*Provided records*
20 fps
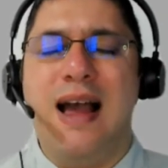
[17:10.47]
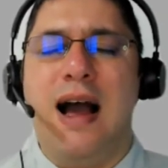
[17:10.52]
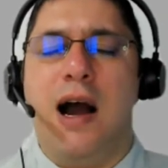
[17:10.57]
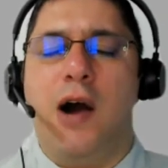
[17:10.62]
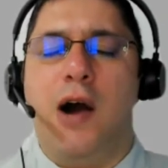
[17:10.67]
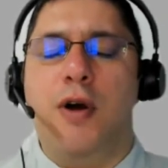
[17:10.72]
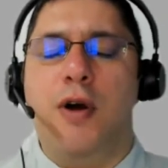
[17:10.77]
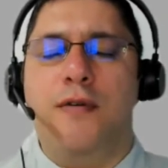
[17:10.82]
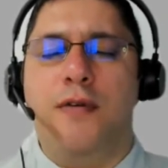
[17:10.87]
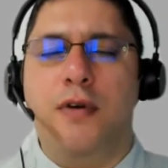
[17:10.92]

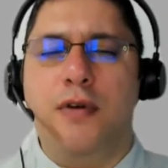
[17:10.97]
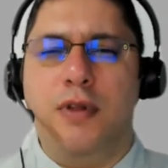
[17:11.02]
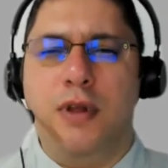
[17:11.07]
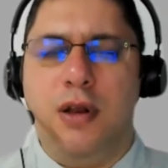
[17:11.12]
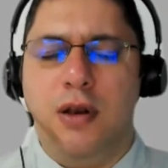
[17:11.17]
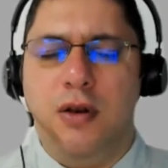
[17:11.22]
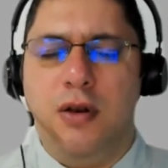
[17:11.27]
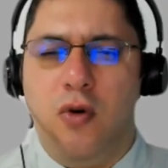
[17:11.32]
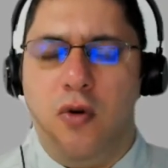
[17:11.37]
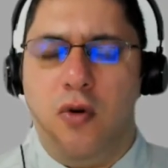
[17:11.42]
However, the
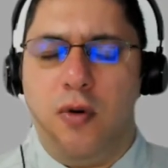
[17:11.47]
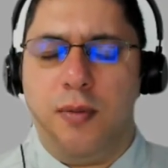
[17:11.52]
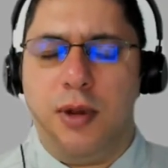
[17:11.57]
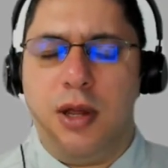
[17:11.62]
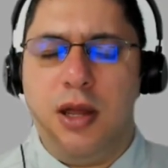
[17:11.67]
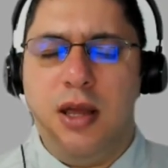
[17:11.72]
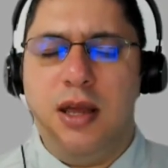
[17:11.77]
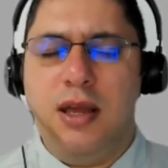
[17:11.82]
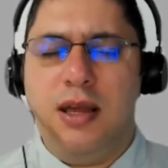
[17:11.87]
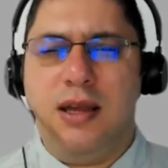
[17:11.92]
norm
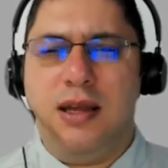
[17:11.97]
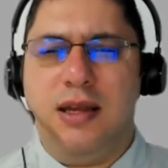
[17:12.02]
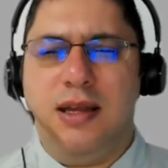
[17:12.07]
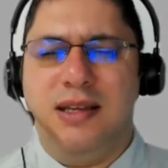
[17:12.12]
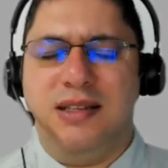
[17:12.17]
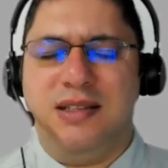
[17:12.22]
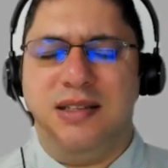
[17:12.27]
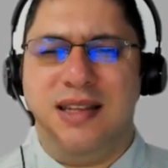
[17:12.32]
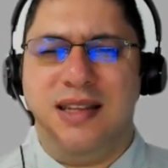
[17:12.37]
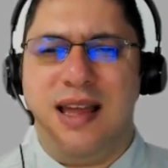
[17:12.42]

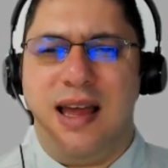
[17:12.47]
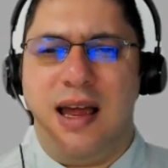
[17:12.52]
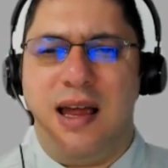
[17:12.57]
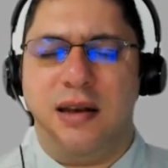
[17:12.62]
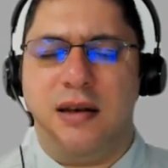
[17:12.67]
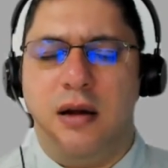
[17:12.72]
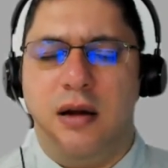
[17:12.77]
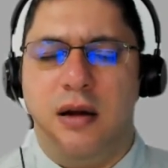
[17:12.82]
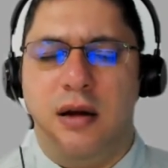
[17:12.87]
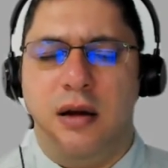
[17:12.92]
is
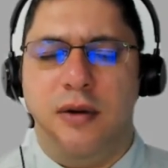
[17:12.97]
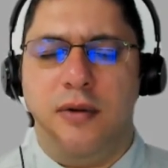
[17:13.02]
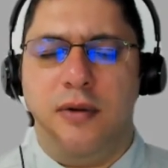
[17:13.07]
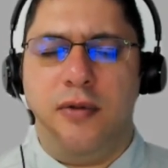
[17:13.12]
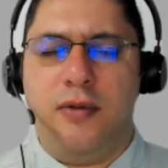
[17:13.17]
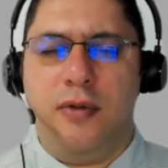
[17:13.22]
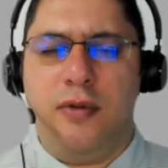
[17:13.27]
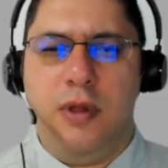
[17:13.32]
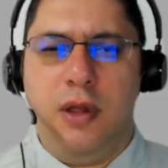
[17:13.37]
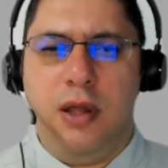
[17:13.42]
that uh,
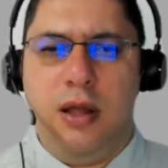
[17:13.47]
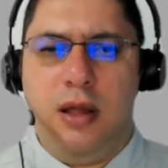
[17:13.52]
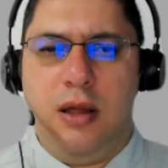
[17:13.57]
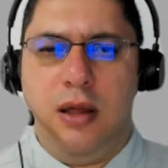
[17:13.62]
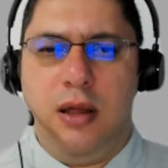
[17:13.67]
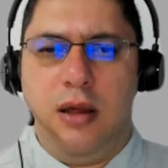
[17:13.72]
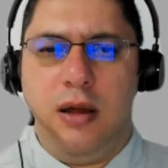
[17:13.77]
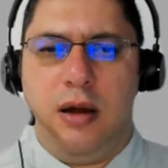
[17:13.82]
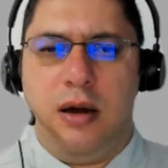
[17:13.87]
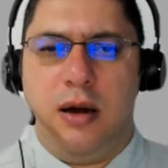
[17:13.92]

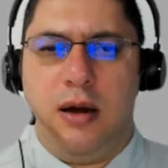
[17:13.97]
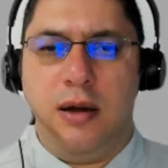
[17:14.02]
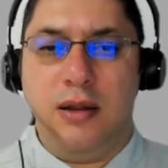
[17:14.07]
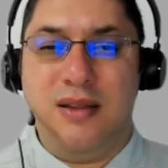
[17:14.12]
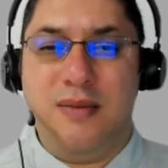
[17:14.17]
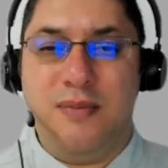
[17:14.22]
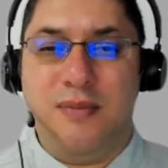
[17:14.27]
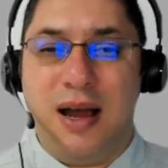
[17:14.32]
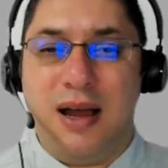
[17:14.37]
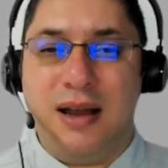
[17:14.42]
the uh,
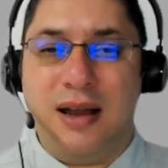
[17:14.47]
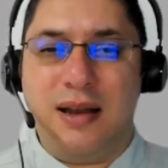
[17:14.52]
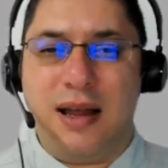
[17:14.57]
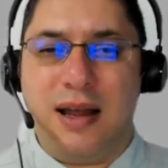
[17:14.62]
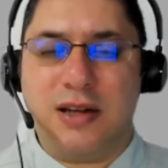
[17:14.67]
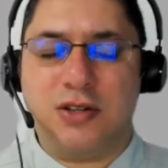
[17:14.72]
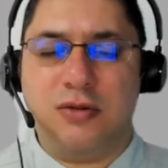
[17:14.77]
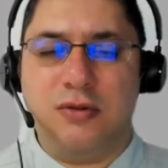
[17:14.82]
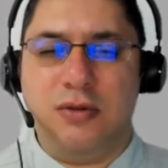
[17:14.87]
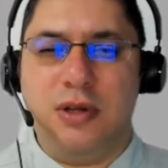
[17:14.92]
the man
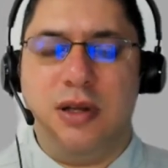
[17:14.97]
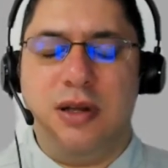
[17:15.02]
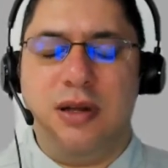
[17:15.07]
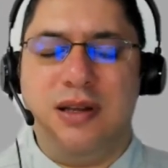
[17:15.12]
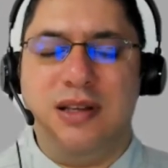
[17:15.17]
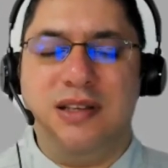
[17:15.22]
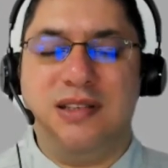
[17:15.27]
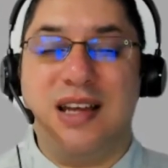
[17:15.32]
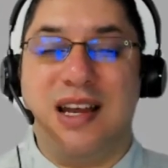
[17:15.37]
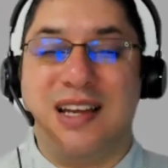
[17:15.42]
actually
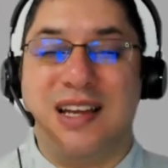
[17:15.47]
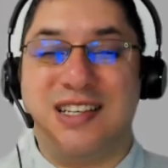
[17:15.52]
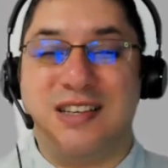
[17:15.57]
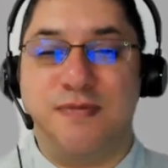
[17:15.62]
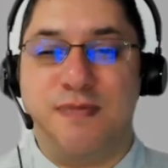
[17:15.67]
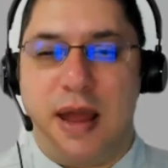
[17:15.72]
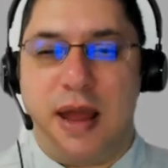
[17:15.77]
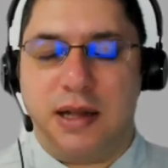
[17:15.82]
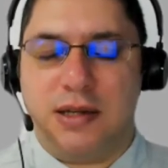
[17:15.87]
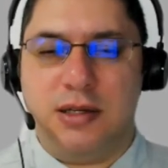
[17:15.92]
is
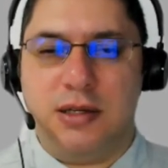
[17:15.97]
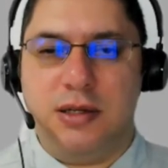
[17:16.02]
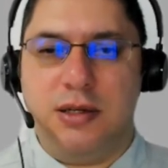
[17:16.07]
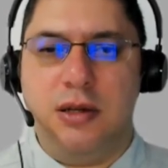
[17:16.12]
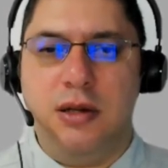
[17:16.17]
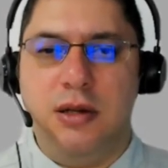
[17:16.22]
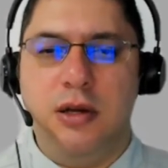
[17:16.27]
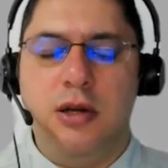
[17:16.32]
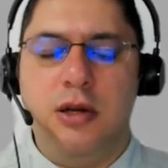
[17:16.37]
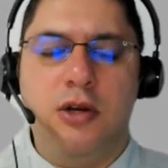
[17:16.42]

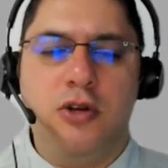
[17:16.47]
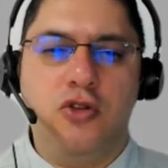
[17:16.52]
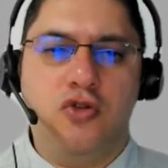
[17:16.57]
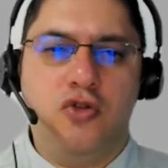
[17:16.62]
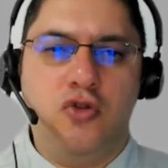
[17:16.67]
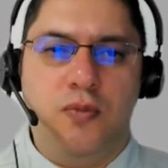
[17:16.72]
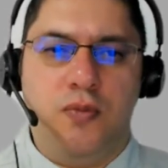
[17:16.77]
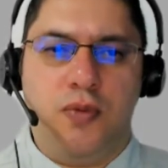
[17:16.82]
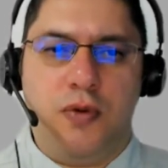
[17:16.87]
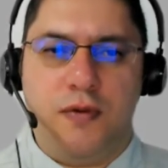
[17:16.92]
expected
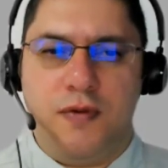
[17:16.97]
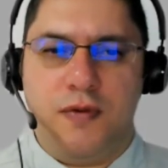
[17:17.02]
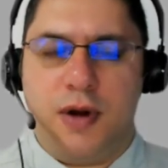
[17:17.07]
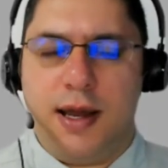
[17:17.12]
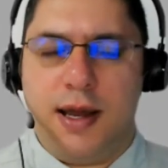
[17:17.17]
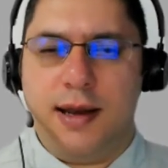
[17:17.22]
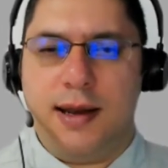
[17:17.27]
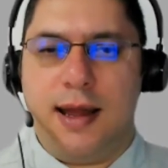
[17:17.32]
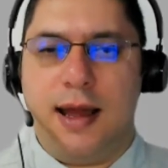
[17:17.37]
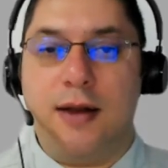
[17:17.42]
to
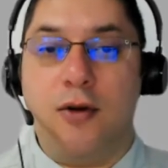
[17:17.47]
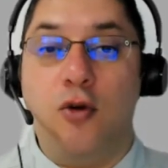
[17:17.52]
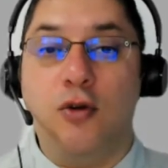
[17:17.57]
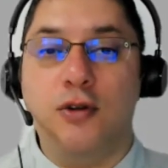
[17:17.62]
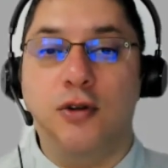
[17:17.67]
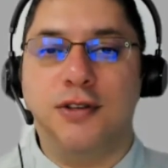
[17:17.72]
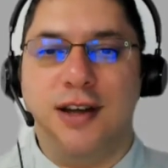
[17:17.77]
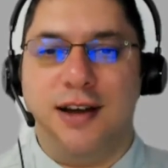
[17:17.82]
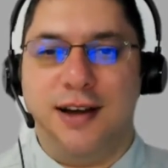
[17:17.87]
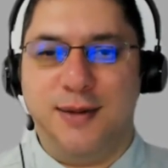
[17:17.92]
provide at
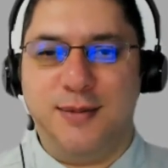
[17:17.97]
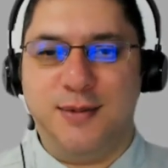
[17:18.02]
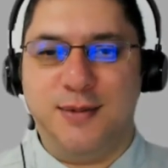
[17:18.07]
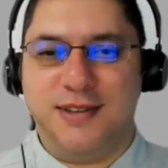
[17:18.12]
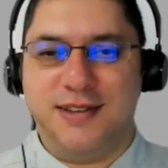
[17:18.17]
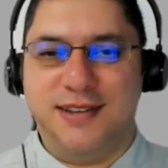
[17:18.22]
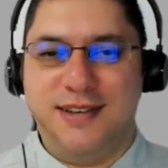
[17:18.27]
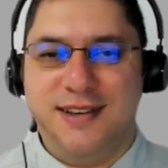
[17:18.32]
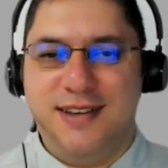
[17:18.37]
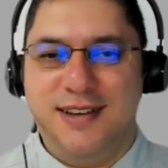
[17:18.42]
all
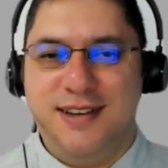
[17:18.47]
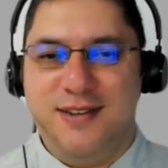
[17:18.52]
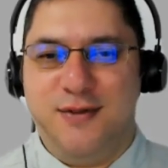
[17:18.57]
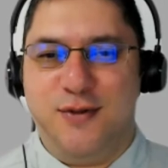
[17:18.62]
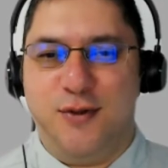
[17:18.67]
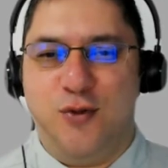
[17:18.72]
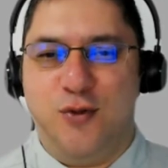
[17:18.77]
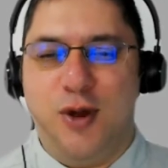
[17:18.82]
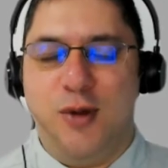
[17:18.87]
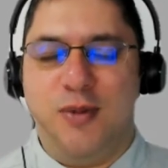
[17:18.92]
times
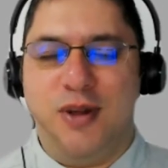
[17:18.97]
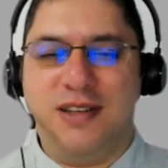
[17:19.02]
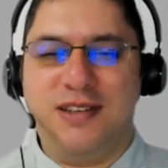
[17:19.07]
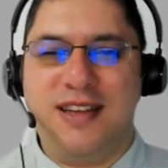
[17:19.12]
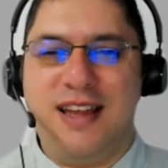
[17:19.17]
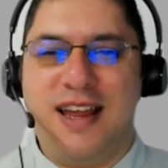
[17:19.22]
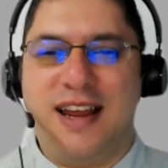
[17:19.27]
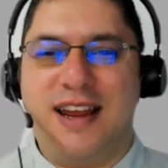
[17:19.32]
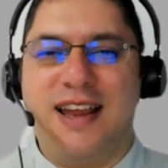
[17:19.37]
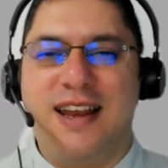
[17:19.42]
for women.
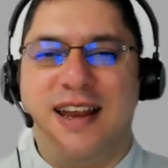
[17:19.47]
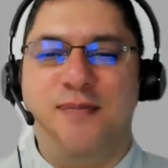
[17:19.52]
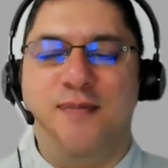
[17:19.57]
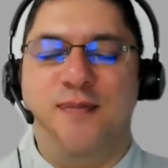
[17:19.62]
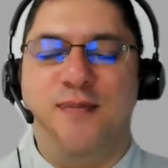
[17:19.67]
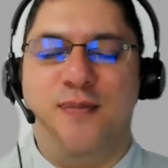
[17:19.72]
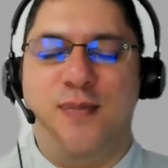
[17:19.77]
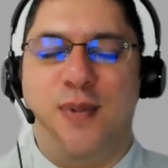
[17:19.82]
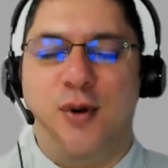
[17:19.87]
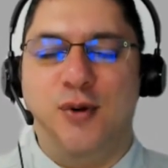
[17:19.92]
It's like an
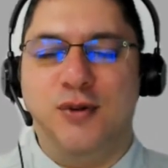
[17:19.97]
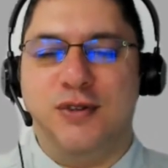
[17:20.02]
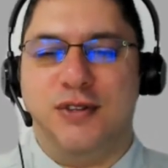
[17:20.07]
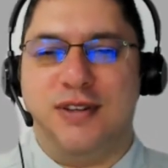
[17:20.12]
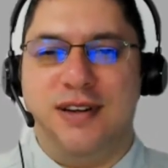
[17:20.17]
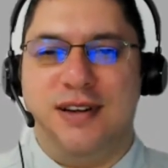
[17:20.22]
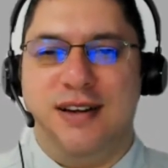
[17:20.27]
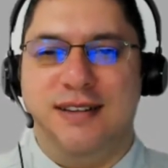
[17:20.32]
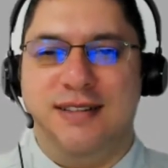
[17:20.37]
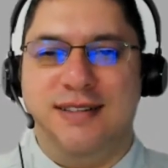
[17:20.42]

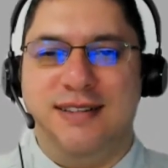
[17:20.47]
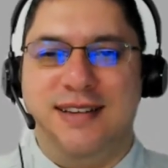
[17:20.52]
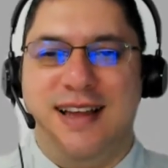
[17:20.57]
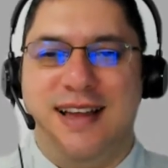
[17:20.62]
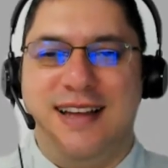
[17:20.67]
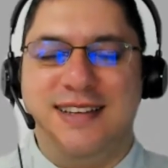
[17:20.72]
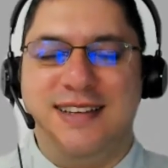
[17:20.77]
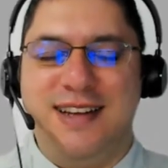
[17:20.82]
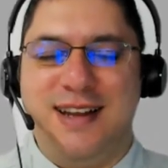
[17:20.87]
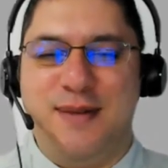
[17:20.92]
imposed uh,
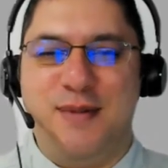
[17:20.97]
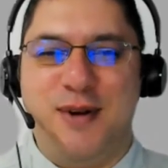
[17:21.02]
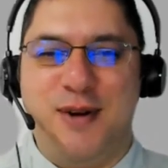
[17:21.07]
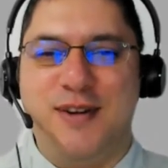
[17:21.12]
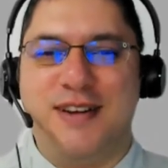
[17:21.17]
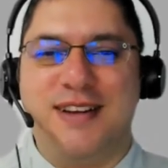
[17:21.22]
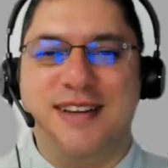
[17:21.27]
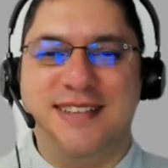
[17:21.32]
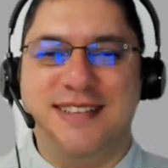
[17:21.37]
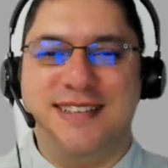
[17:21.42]
Latin
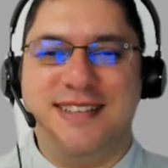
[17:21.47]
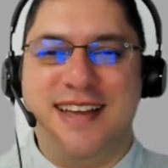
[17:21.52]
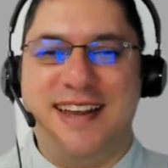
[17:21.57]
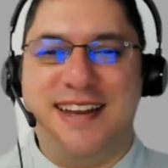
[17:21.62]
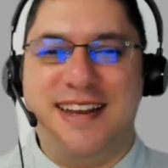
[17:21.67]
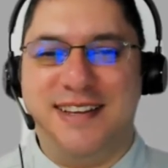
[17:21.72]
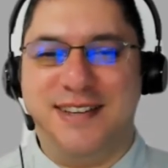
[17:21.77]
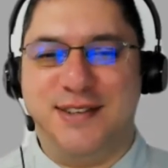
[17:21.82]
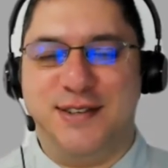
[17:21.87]
American setting.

*Exercise prompt*
Pictures are to be left out; repeat all the remaining data exactly.

*Solution to this problem*
20 fps
[17:10.47]
[17:10.52]
[17:10.57]
[17:10.62]
[17:10.67]
[17:10.72]
[17:10.77]
[17:10.82]
[17:10.87]
[17:10.92]

[17:10.97]
[17:11.02]
[17:11.07]
[17:11.12]
[17:11.17]
[17:11.22]
[17:11.27]
[17:11.32]
[17:11.37]
[17:11.42]
However, the
[17:11.47]
[17:11.52]
[17:11.57]
[17:11.62]
[17:11.67]
[17:11.72]
[17:11.77]
[17:11.82]
[17:11.87]
[17:11.92]
norm
[17:11.97]
[17:12.02]
[17:12.07]
[17:12.12]
[17:12.17]
[17:12.22]
[17:12.27]
[17:12.32]
[17:12.37]
[17:12.42]

[17:12.47]
[17:12.52]
[17:12.57]
[17:12.62]
[17:12.67]
[17:12.72]
[17:12.77]
[17:12.82]
[17:12.87]
[17:12.92]
is
[17:12.97]
[17:13.02]
[17:13.07]
[17:13.12]
[17:13.17]
[17:13.22]
[17:13.27]
[17:13.32]
[17:13.37]
[17:13.42]
that uh,
[17:13.47]
[17:13.52]
[17:13.57]
[17:13.62]
[17:13.67]
[17:13.72]
[17:13.77]
[17:13.82]
[17:13.87]
[17:13.92]

[17:13.97]
[17:14.02]
[17:14.07]
[17:14.12]
[17:14.17]
[17:14.22]
[17:14.27]
[17:14.32]
[17:14.37]
[17:14.42]
the uh,
[17:14.47]
[17:14.52]
[17:14.57]
[17:14.62]
[17:14.67]
[17:14.72]
[17:14.77]
[17:14.82]
[17:14.87]
[17:14.92]
the man
[17:14.97]
[17:15.02]
[17:15.07]
[17:15.12]
[17:15.17]
[17:15.22]
[17:15.27]
[17:15.32]
[17:15.37]
[17:15.42]
actually
[17:15.47]
[17:15.52]
[17:15.57]
[17:15.62]
[17:15.67]
[17:15.72]
[17:15.77]
[17:15.82]
[17:15.87]
[17:15.92]
is
[17:15.97]
[17:16.02]
[17:16.07]
[17:16.12]
[17:16.17]
[17:16.22]
[17:16.27]
[17:16.32]
[17:16.37]
[17:16.42]

[17:16.47]
[17:16.52]
[17:16.57]
[17:16.62]
[17:16.67]
[17:16.72]
[17:16.77]
[17:16.82]
[17:16.87]
[17:16.92]
expected
[17:16.97]
[17:17.02]
[17:17.07]
[17:17.12]
[17:17.17]
[17:17.22]
[17:17.27]
[17:17.32]
[17:17.37]
[17:17.42]
to
[17:17.47]
[17:17.52]
[17:17.57]
[17:17.62]
[17:17.67]
[17:17.72]
[17:17.77]
[17:17.82]
[17:17.87]
[17:17.92]
provide at
[17:17.97]
[17:18.02]
[17:18.07]
[17:18.12]
[17:18.17]
[17:18.22]
[17:18.27]
[17:18.32]
[17:18.37]
[17:18.42]
all
[17:18.47]
[17:18.52]
[17:18.57]
[17:18.62]
[17:18.67]
[17:18.72]
[17:18.77]
[17:18.82]
[17:18.87]
[17:18.92]
times
[17:18.97]
[17:19.02]
[17:19.07]
[17:19.12]
[17:19.17]
[17:19.22]
[17:19.27]
[17:19.32]
[17:19.37]
[17:19.42]
for women.
[17:19.47]
[17:19.52]
[17:19.57]
[17:19.62]
[17:19.67]
[17:19.72]
[17:19.77]
[17:19.82]
[17:19.87]
[17:19.92]
It's like an
[17:19.97]
[17:20.02]
[17:20.07]
[17:20.12]
[17:20.17]
[17:20.22]
[17:20.27]
[17:20.32]
[17:20.37]
[17:20.42]

[17:20.47]
[17:20.52]
[17:20.57]
[17:20.62]
[17:20.67]
[17:20.72]
[17:20.77]
[17:20.82]
[17:20.87]
[17:20.92]
imposed uh,
[17:20.97]
[17:21.02]
[17:21.07]
[17:21.12]
[17:21.17]
[17:21.22]
[17:21.27]
[17:21.32]
[17:21.37]
[17:21.42]
Latin
[17:21.47]
[17:21.52]
[17:21.57]
[17:21.62]
[17:21.67]
[17:21.72]
[17:21.77]
[17:21.82]
[17:21.87]
American setting.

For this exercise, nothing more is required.